**INSTRUCTIONS FOR THE TASK**
The result should be the lines from the one holding "[0:01.07-0:02.13]" to the end of the records below, repeated exactly. No pictures.
==== EXERCISE INPUTS
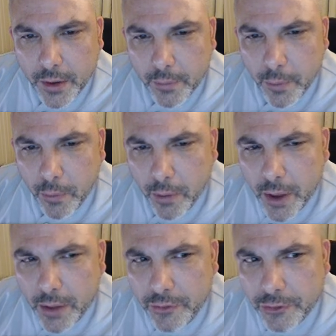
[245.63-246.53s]
But
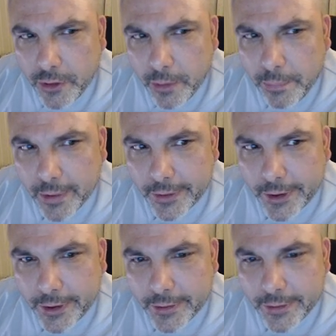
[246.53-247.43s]
why is Trump on there?
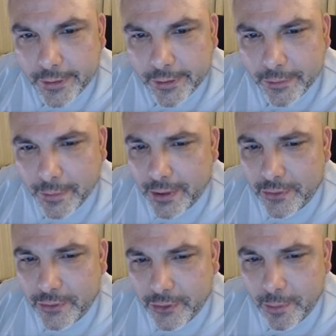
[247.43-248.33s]
Why is
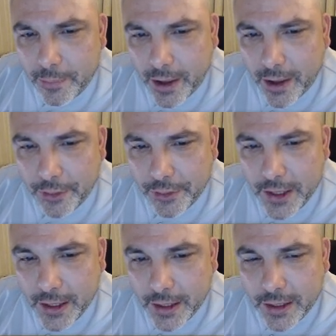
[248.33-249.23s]
Trump on
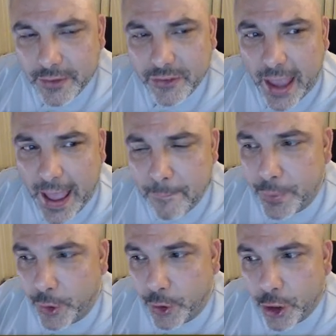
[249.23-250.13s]
the
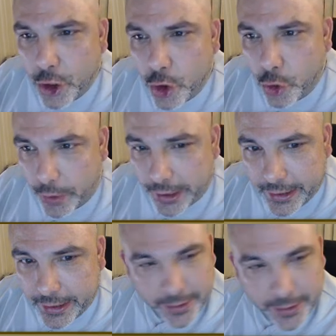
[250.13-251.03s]
temple coin?
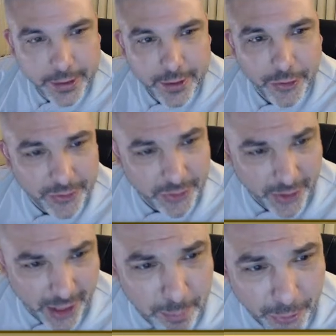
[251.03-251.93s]
The
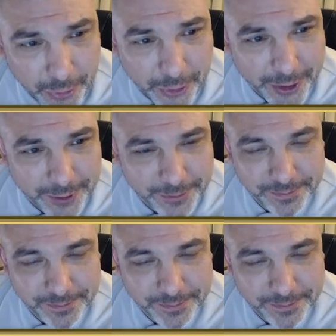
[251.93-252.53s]
temple coin.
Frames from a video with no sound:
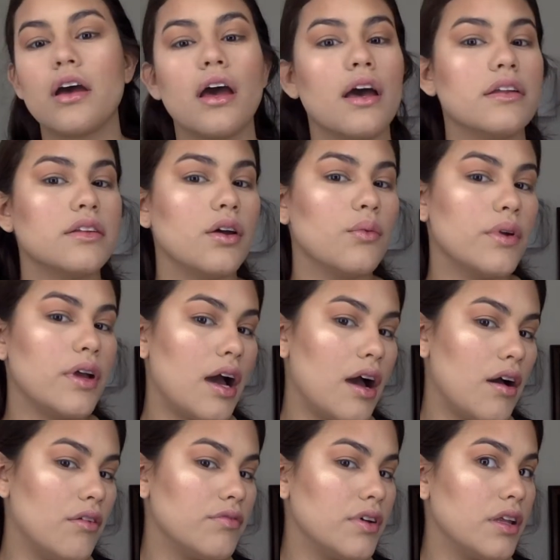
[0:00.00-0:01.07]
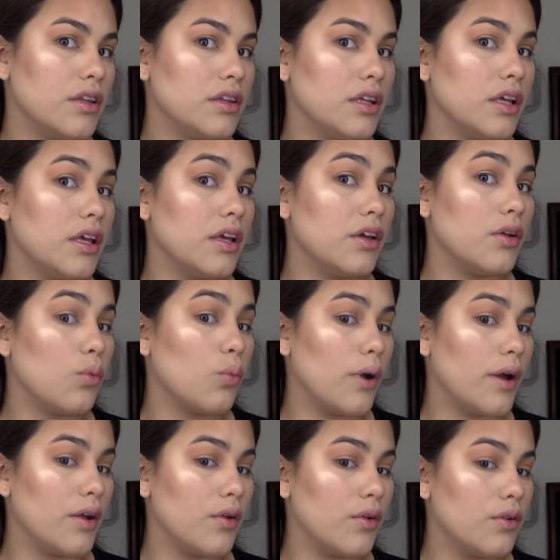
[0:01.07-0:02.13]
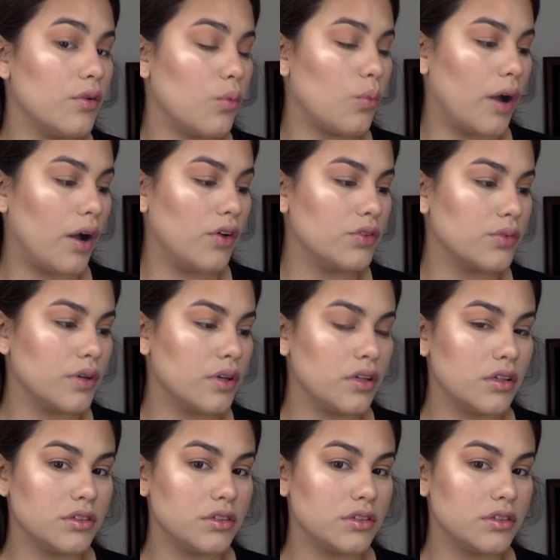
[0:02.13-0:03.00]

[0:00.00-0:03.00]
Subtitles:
And then we have the Wet n Wild one.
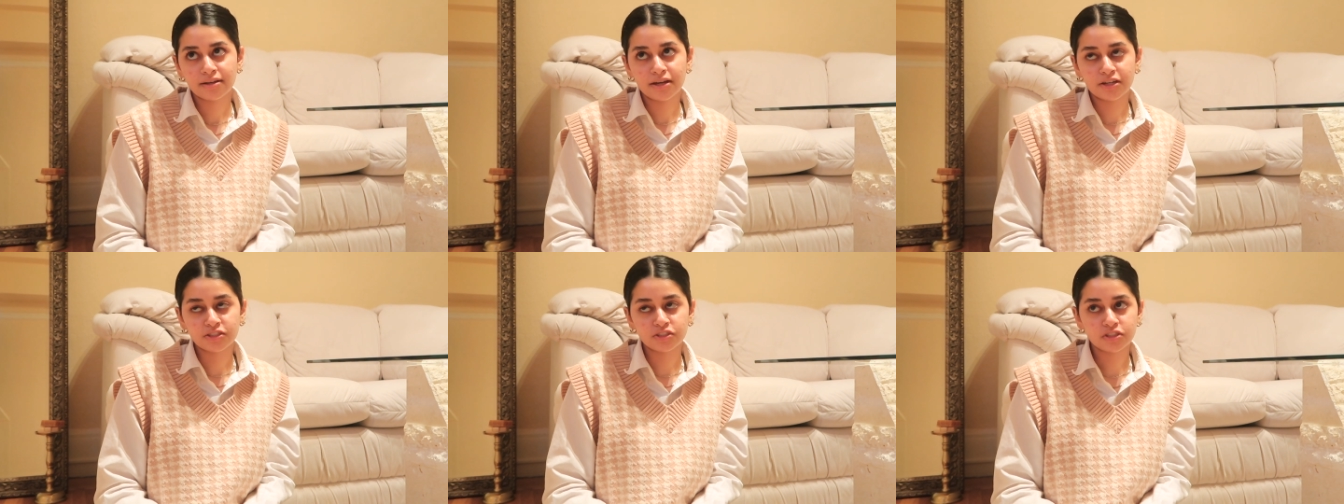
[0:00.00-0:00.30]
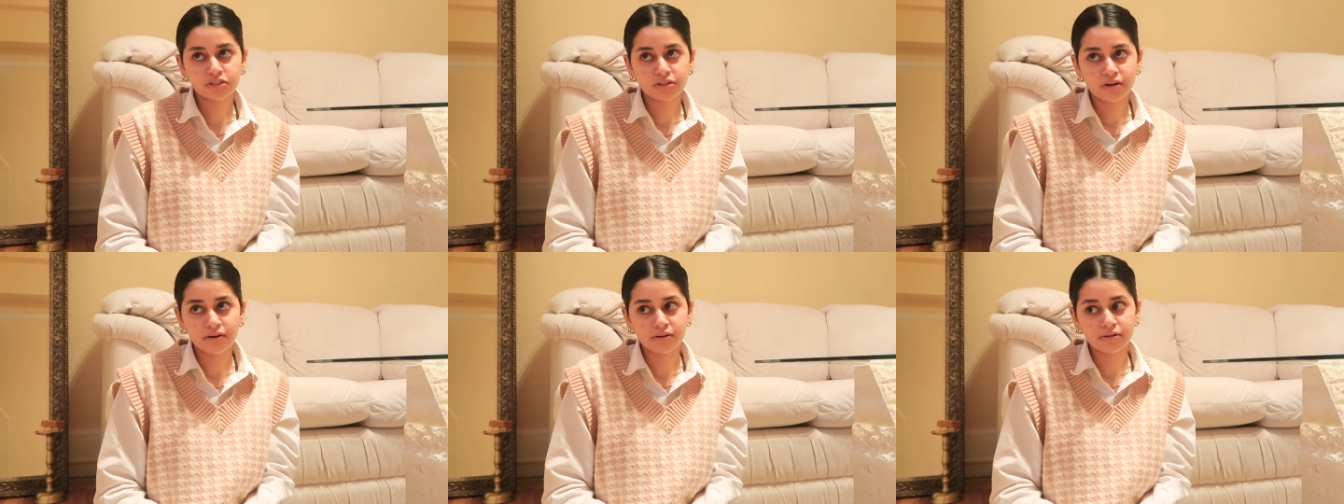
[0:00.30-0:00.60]
i
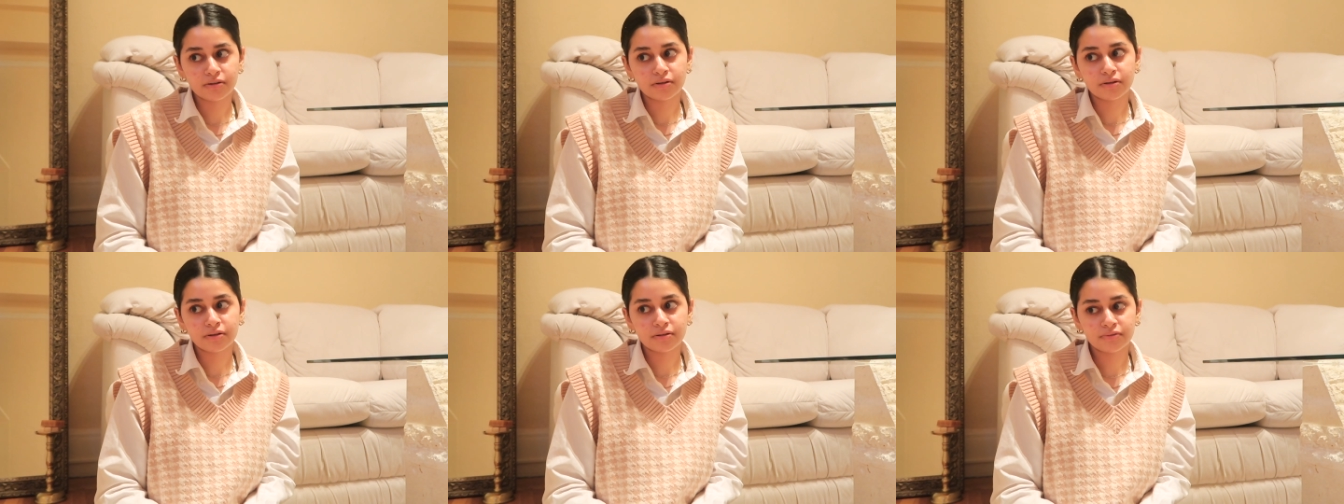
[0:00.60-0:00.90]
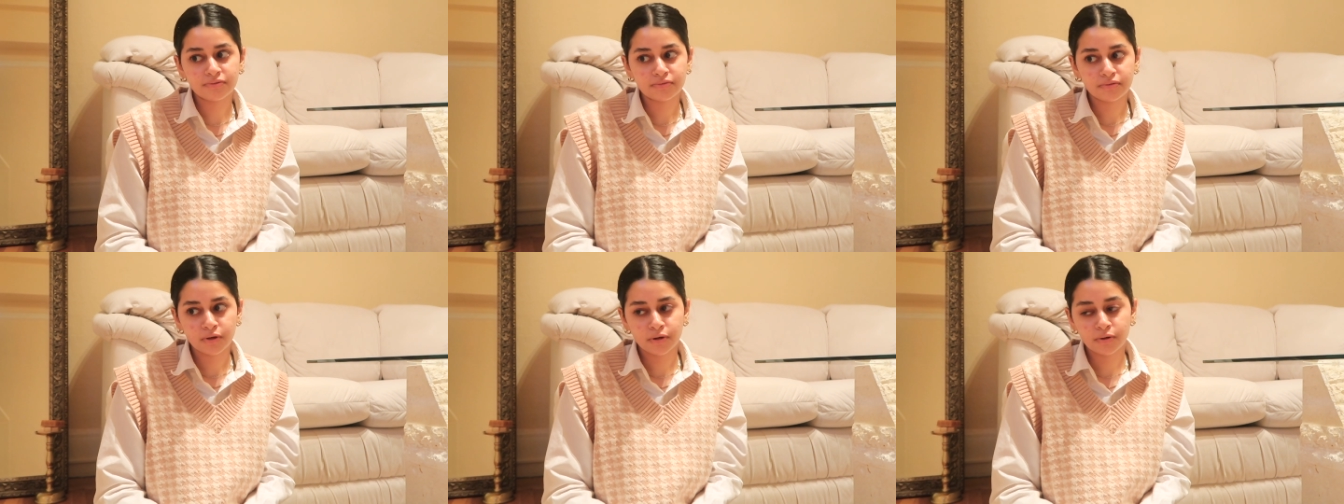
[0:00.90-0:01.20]
just got
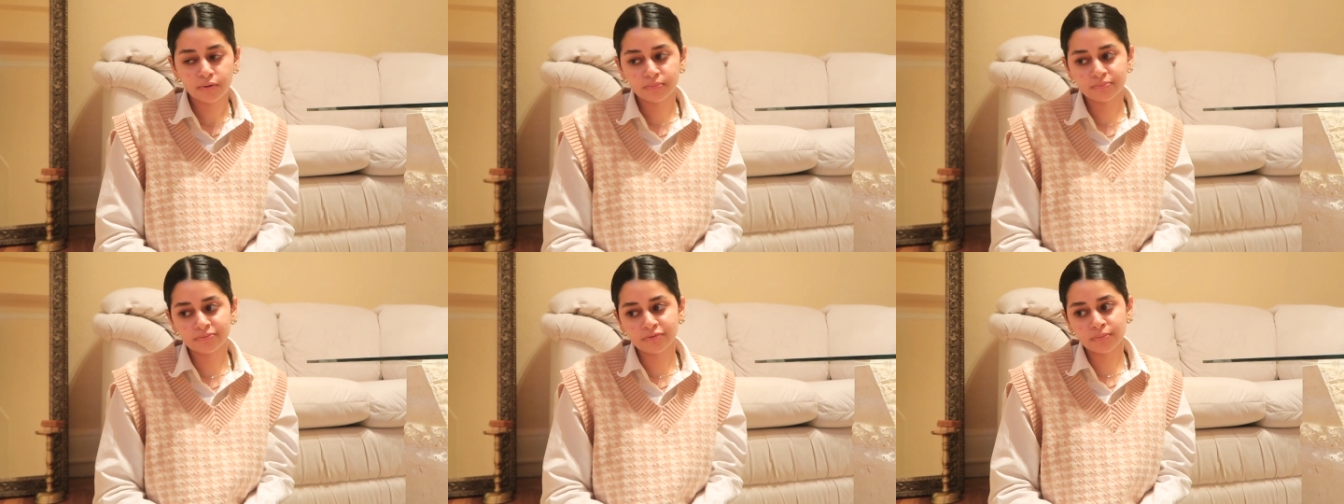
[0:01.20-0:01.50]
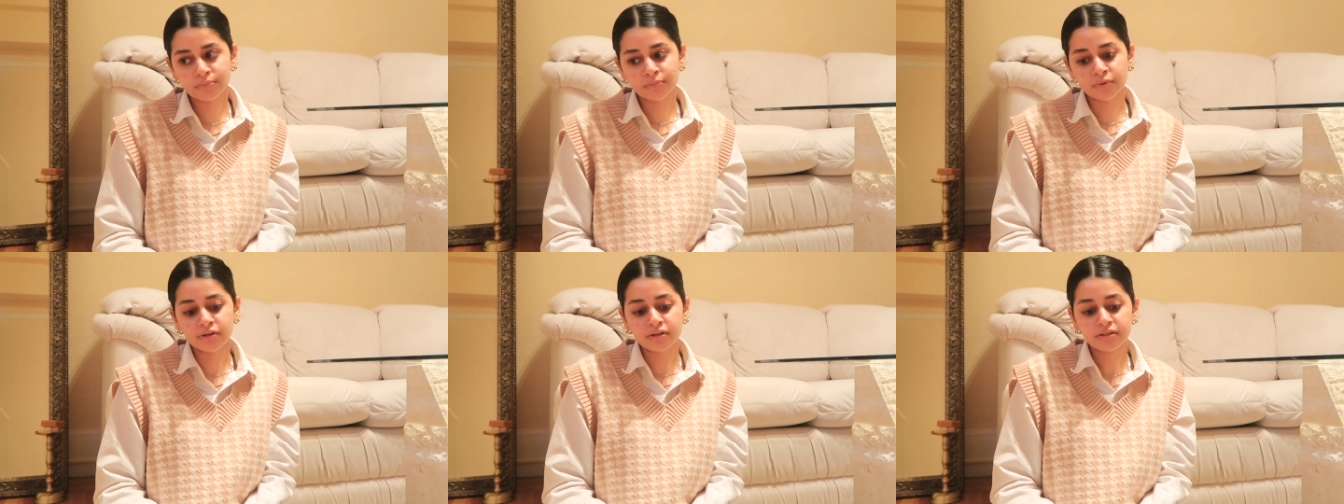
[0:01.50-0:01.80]
home
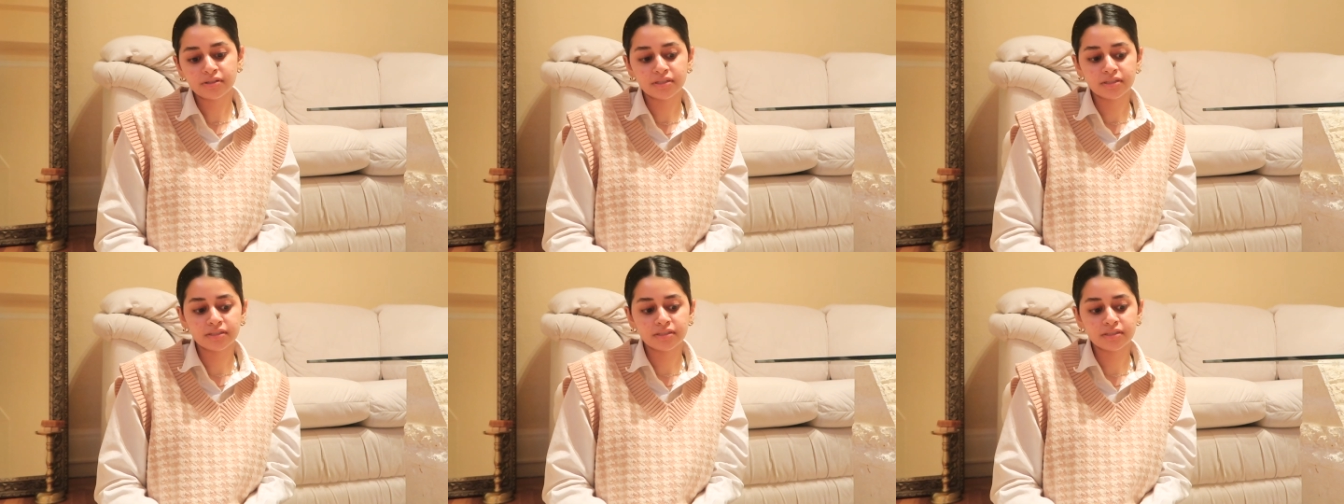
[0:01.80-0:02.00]
from work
========
**EXERCISE SOLUTION**
[0:01.07-0:02.13]
[0:02.13-0:03.00]

[0:00.00-0:03.00]
Subtitles:
And then we have the Wet n Wild one.
[0:00.00-0:00.30]
[0:00.30-0:00.60]
i
[0:00.60-0:00.90]
[0:00.90-0:01.20]
just got
[0:01.20-0:01.50]
[0:01.50-0:01.80]
home
[0:01.80-0:02.00]
from work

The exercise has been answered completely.